Monday, May. 05, 1941

Tree Clocks

Leonardo da Vinci seems first to have noticed that widths of tree rings vary in wet and dry years, but there is a big gap between his discovery and a history of tree rings that chronicles Midwest weather as far back as 1300 A.D.--a study released this week by Anthropologist Florence May Hawley of the University of Chicago.

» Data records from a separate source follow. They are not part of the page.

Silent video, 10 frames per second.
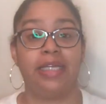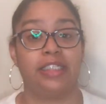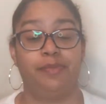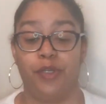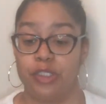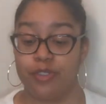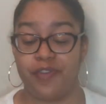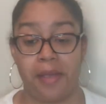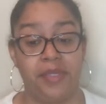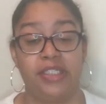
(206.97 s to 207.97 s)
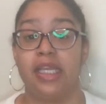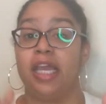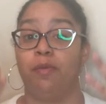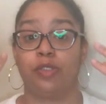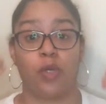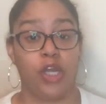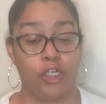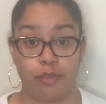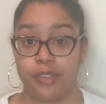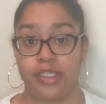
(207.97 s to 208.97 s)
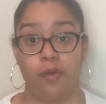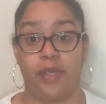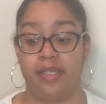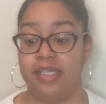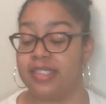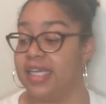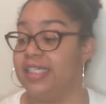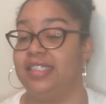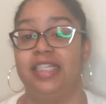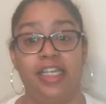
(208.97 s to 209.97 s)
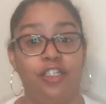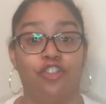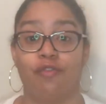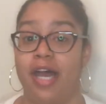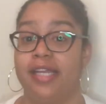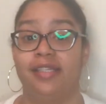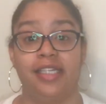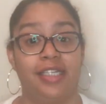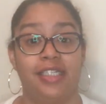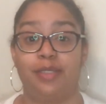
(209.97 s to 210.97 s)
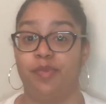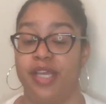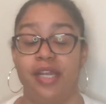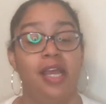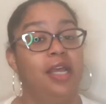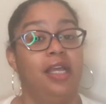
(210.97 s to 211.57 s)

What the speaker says: my experience was fabulous, it was 100% weightless. It did dry, lickety-split.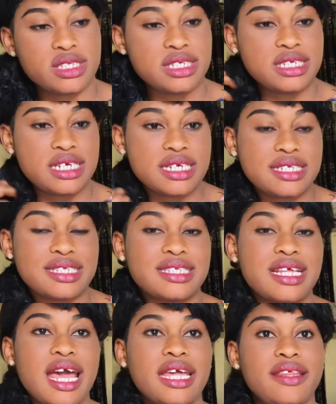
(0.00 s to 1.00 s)
Yes,
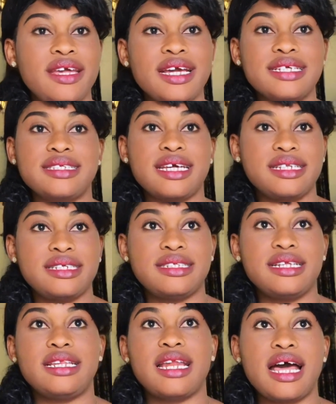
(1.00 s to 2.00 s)
I think I said it the
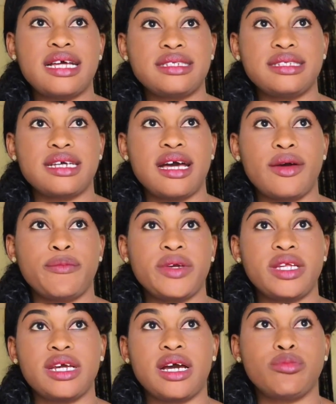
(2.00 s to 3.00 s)
last
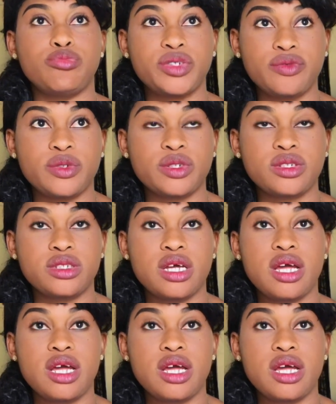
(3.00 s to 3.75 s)
in our previous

Systematic study of rings, so that old wood can be dated by its growth patterns, was begun in 1904 by Astronomer Andrew Ellicott Douglass of the University of Arizona, who was interested in solar activity. Douglass became able to look at a pine ladder or rafter from a prehistoric Indian pueblo, date it exactly as far back as 11 A.D. Sequoia wood from the High Sierra can now be dated back to 1305 B.C. Since the weather, and therefore tree growth, varies from place to place, master tree-ring charts must be worked out for different districts of the U.S. Florence Hawley's district is the biggest yet mapped: the Mississippi Valley south of Wisconsin.

Working in the studio of the late Sculptor Lorado Taft at Chicago, she analyzed materials from living trees, old log cabins and bridges, refuse from sawmills and barrel factories, charcoal from old campfires, relics from Indian caves and graves, a ton of tree sections supplied by a Wisconsin paper manufacturer who had just taken a paper contract for LIFE. She patiently placed pieces hundreds of years old in sequence by their overlapping ring patterns, and reconstructed growth calendars for several types of trees.

TVA sponsored part of Miss Hawley's work to learn about past cycles of drought and deluge revealed in the old trees in order to learn about future problems in harnessing a great watershed. Federal entomologists were interested because weather cycles affect the number of insect pests which they may have to fight. Meteorologists welcome the tree-ring studies because weather forecasts derive in part from elaborate past data. And archeologists can read history in tree rings: Douglass, for example, showed that the dreadful drought which started the decline of the high culture of the Pueblo Indians began in 1276, ended in 1299 A.D.

Florence Hawley is now studying a group of timbers from an old ship found on Manitoulin Island in Lake Huron. If she finds their rings correspond to those of oaks growing near Niagara Falls in 1667, the ship is probably Explorer Robert LaSalle's Griffin.